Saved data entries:
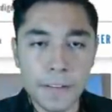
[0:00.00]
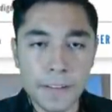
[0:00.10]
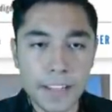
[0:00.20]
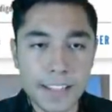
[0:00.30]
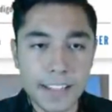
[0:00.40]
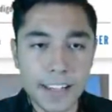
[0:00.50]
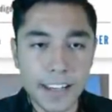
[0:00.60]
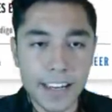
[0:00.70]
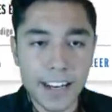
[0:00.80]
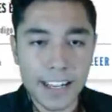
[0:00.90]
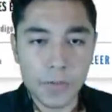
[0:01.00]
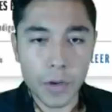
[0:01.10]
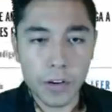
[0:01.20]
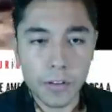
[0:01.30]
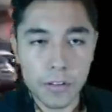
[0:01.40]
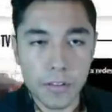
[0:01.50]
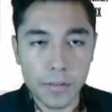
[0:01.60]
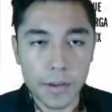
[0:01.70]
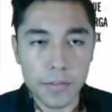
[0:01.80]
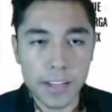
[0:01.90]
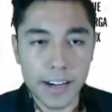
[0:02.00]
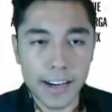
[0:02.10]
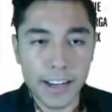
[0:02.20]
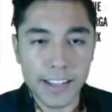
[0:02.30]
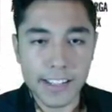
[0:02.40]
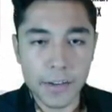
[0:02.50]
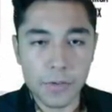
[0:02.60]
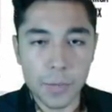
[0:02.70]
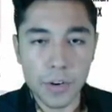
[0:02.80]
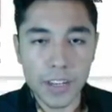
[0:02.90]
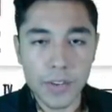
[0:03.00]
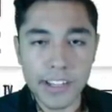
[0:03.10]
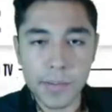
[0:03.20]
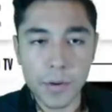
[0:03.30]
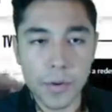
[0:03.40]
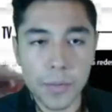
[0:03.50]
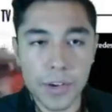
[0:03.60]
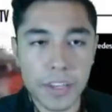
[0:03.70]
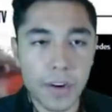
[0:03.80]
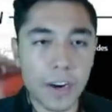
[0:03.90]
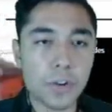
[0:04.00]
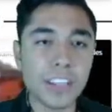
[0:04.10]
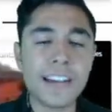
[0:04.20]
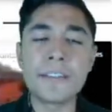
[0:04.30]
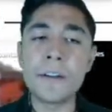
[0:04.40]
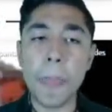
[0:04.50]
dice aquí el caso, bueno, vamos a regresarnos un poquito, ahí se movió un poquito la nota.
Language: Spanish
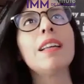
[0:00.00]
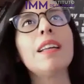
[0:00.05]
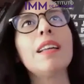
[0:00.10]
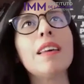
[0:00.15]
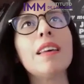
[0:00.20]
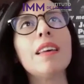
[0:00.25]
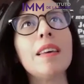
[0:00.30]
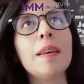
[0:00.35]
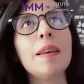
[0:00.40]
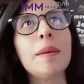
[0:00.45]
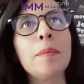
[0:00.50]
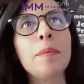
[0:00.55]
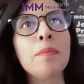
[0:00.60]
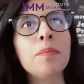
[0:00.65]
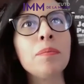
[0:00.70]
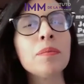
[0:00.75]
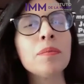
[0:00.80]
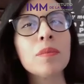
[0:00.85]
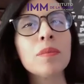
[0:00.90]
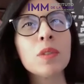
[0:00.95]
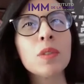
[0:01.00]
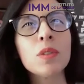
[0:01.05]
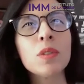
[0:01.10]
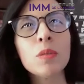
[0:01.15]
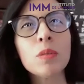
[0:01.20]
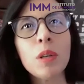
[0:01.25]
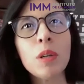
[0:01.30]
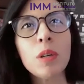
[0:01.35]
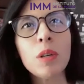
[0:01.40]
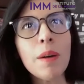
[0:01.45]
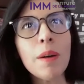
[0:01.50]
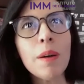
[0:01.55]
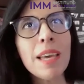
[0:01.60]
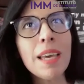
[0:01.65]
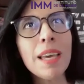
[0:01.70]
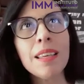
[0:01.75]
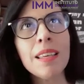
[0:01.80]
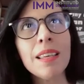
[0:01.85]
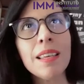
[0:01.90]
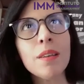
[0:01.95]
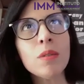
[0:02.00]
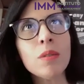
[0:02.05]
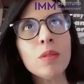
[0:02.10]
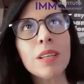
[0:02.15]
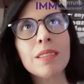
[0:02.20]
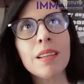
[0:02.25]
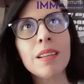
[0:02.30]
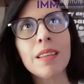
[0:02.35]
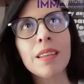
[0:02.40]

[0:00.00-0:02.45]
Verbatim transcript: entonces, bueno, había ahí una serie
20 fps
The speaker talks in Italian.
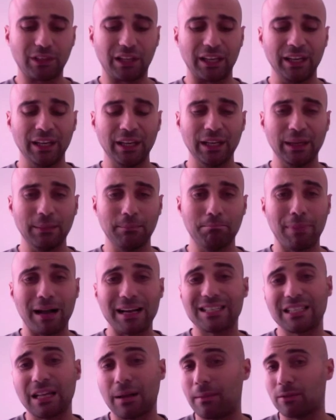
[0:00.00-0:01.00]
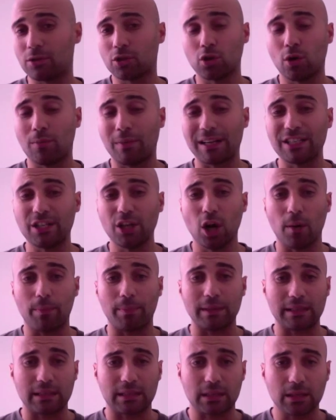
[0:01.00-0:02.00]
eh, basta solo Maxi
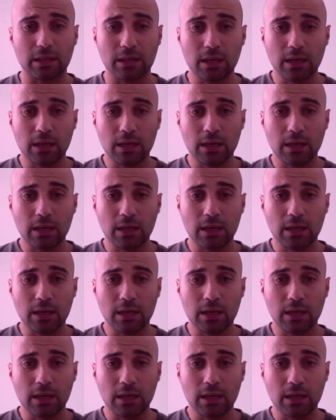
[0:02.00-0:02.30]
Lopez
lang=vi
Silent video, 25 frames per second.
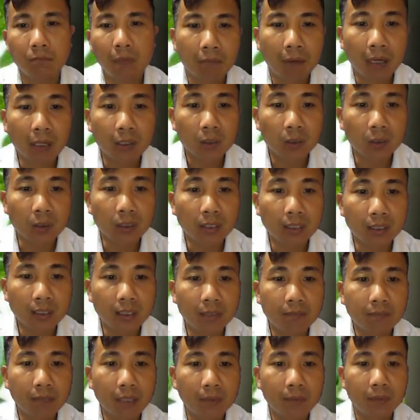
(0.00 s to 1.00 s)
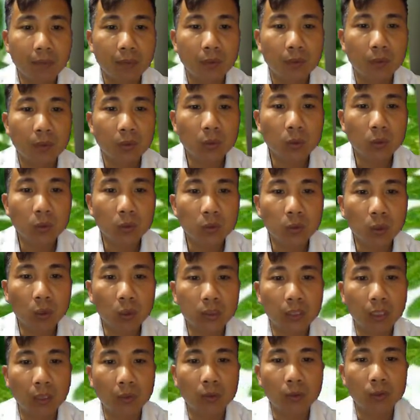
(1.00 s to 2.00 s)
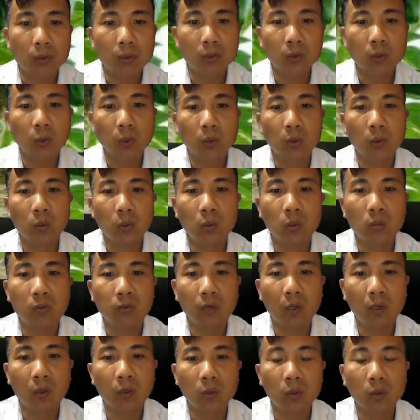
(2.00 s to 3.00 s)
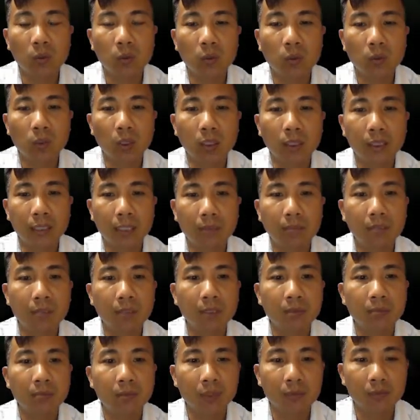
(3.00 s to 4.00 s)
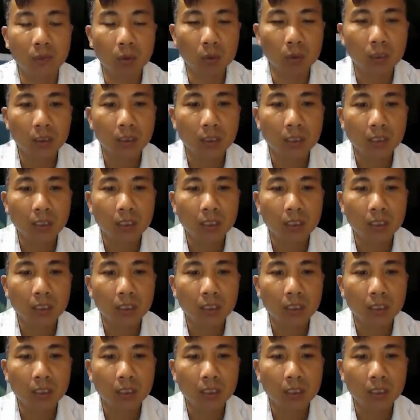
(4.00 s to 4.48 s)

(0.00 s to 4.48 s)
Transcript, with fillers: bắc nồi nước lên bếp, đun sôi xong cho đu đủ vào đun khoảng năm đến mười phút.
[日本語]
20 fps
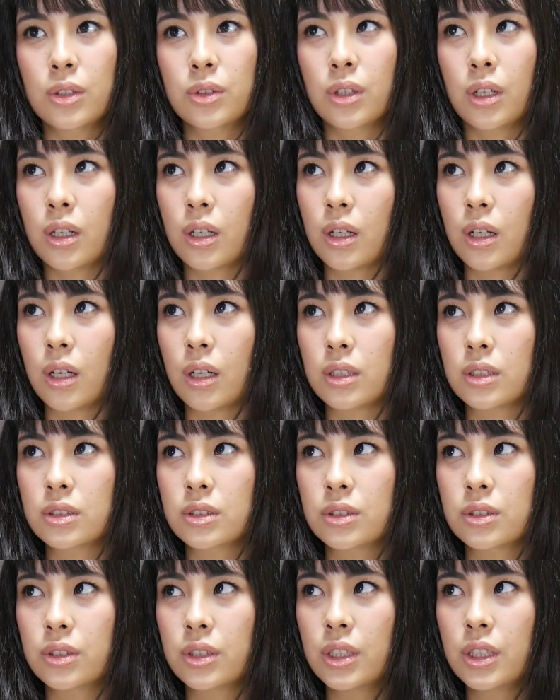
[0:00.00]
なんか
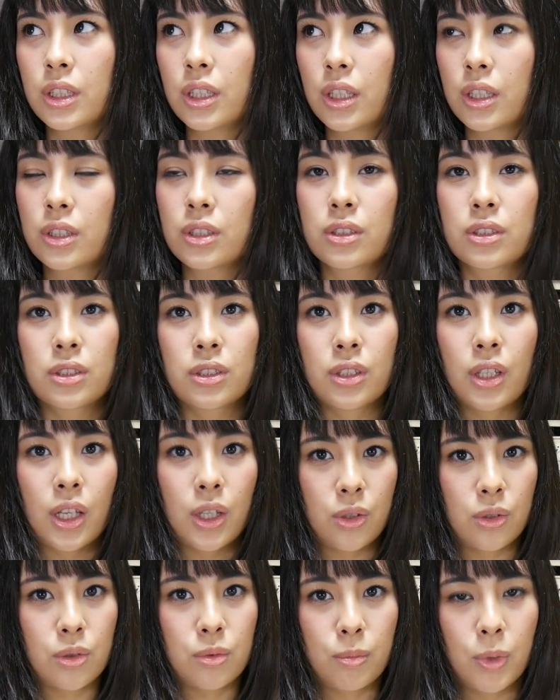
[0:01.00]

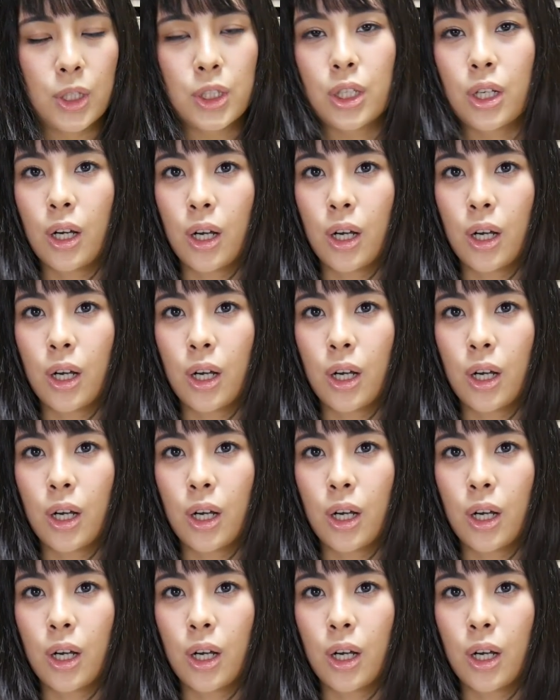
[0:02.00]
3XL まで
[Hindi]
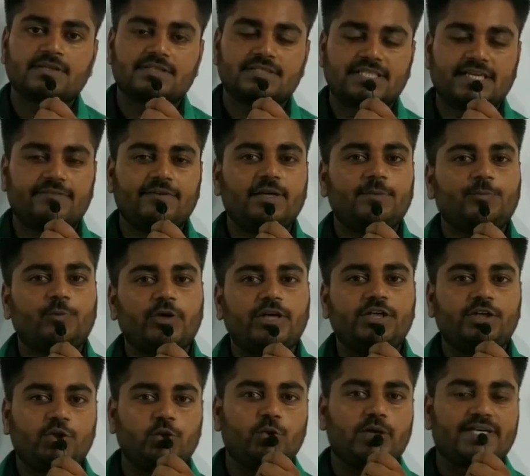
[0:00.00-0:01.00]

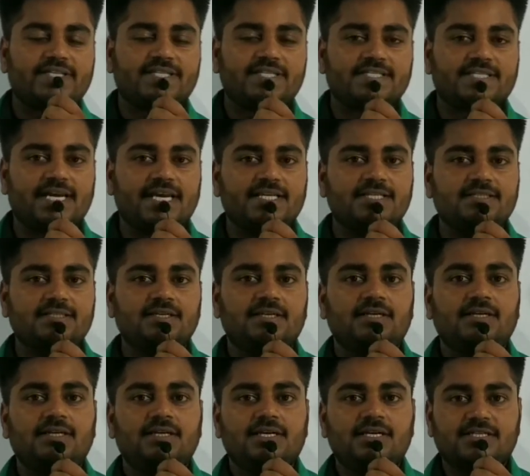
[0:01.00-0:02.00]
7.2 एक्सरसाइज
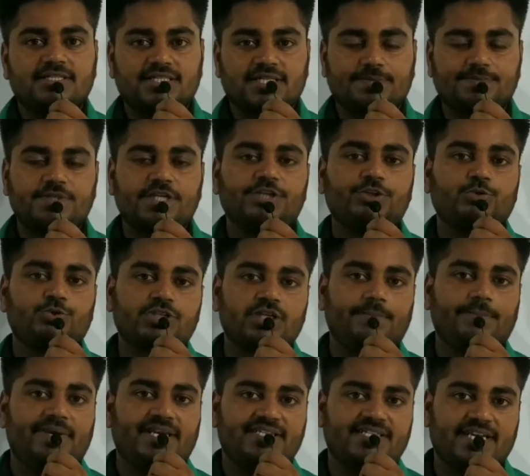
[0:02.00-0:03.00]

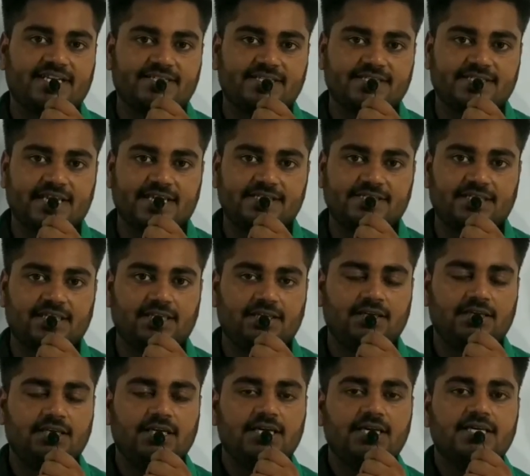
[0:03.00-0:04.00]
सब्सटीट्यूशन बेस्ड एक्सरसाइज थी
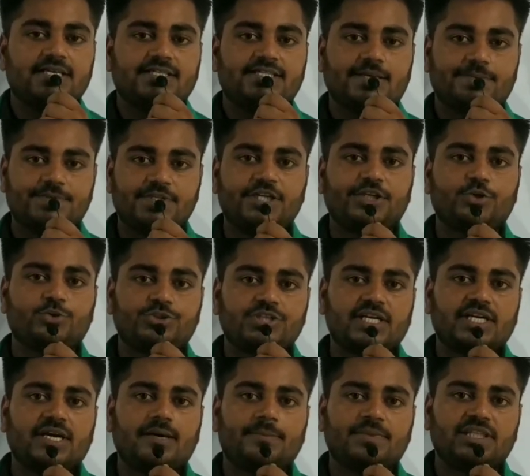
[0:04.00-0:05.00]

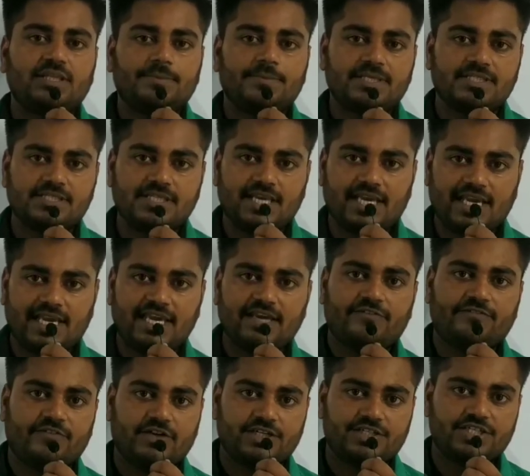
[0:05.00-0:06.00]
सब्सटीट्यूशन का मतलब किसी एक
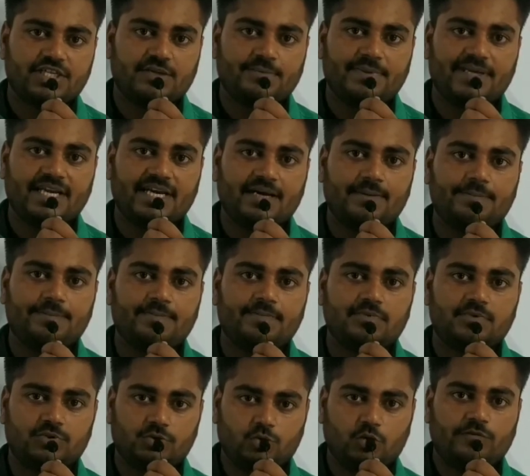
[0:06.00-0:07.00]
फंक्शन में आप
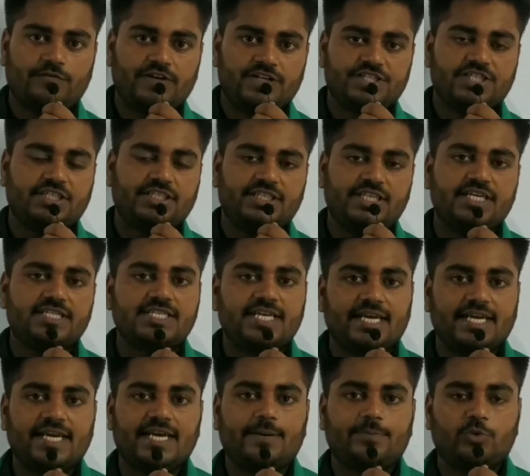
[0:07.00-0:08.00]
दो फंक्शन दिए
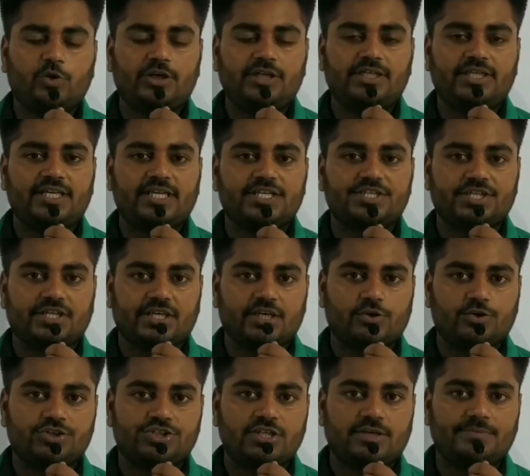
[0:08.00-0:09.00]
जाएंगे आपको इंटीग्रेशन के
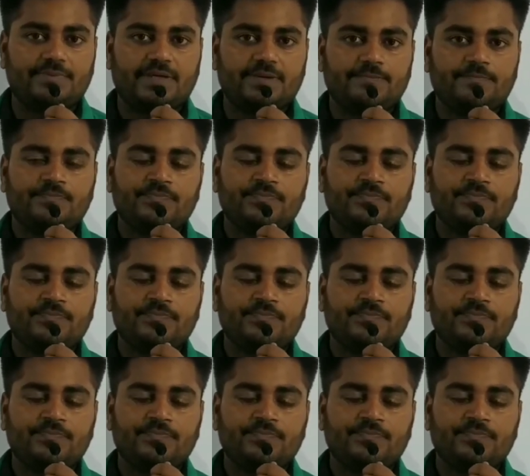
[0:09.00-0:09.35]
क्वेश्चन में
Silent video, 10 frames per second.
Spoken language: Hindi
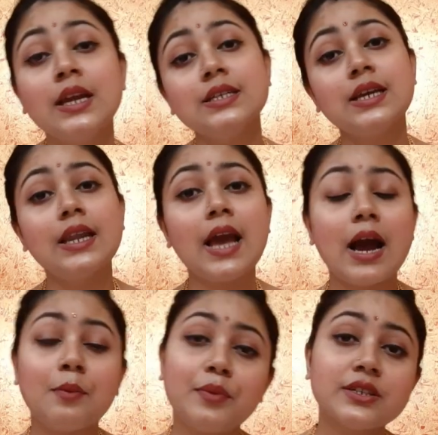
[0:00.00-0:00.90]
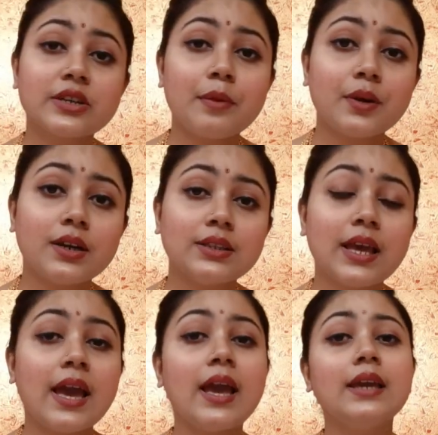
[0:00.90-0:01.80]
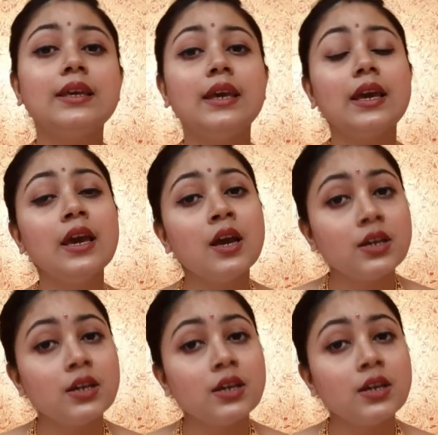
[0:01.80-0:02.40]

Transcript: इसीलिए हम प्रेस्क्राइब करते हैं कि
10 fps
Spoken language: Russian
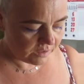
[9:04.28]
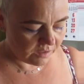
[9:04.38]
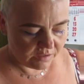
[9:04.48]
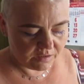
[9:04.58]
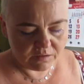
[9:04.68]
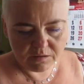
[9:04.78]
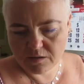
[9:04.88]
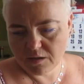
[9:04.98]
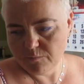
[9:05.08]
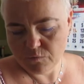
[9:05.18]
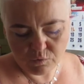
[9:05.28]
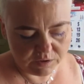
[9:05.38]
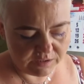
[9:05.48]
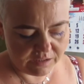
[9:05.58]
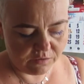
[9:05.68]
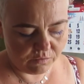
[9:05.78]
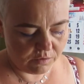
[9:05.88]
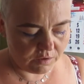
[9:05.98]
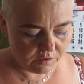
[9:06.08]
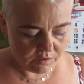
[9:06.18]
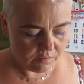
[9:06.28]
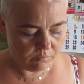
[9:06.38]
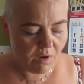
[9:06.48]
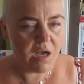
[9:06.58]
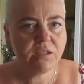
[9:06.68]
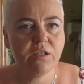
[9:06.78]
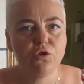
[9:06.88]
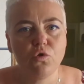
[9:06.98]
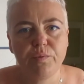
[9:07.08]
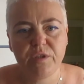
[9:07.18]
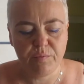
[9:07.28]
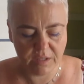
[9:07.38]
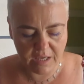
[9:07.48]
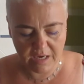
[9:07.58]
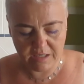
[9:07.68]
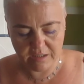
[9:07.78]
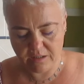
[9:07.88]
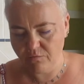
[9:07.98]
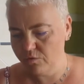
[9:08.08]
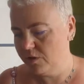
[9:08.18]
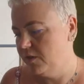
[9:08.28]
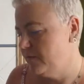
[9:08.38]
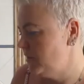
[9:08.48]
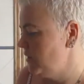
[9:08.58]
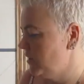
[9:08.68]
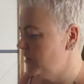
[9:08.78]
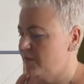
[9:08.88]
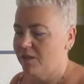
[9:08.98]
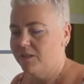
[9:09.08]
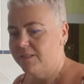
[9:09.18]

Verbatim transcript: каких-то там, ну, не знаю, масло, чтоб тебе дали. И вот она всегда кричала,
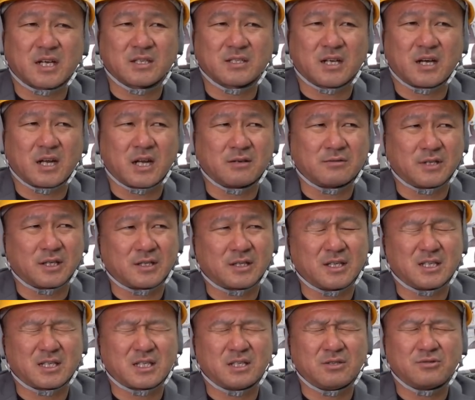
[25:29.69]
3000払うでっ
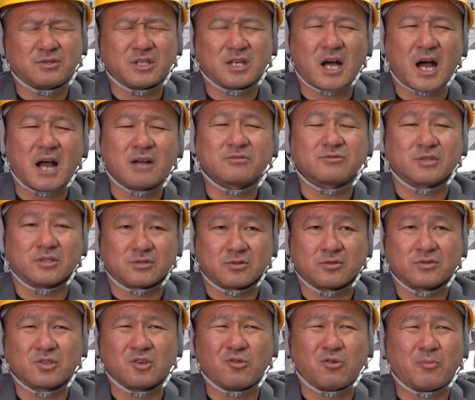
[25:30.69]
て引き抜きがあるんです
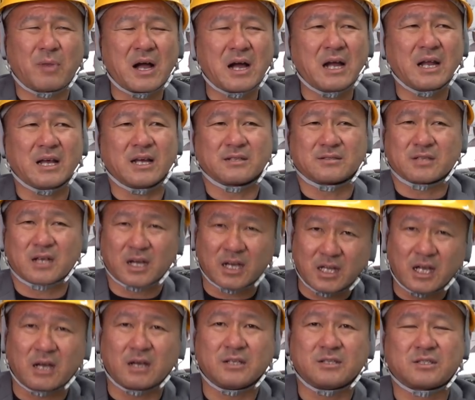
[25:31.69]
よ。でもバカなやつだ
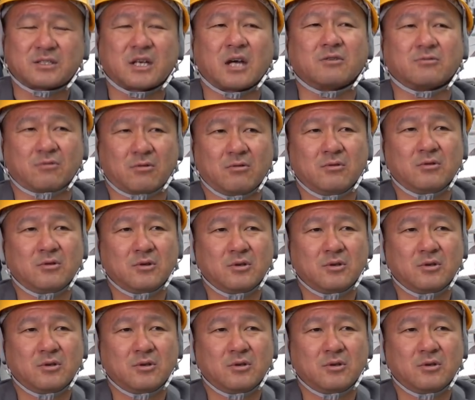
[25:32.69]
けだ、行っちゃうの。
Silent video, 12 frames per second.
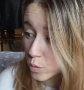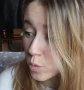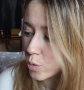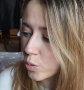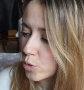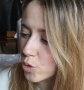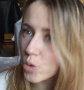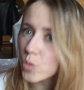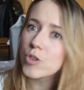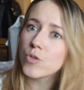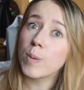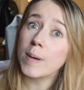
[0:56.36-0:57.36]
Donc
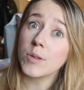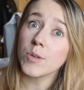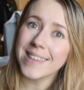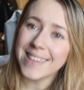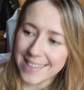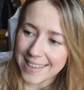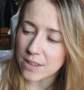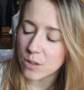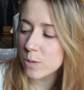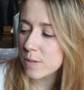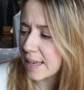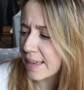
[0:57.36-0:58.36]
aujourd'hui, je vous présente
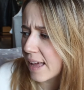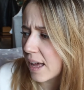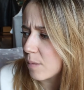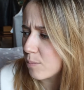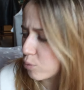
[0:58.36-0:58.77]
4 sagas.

**ACTIVITY**
Filter the records above for the string "video" and copy each matching line.

**SOLUTION FOR THIS TASK**
Silent video, 25 frames per second.
Silent video, 10 frames per second.
Silent video, 12 frames per second.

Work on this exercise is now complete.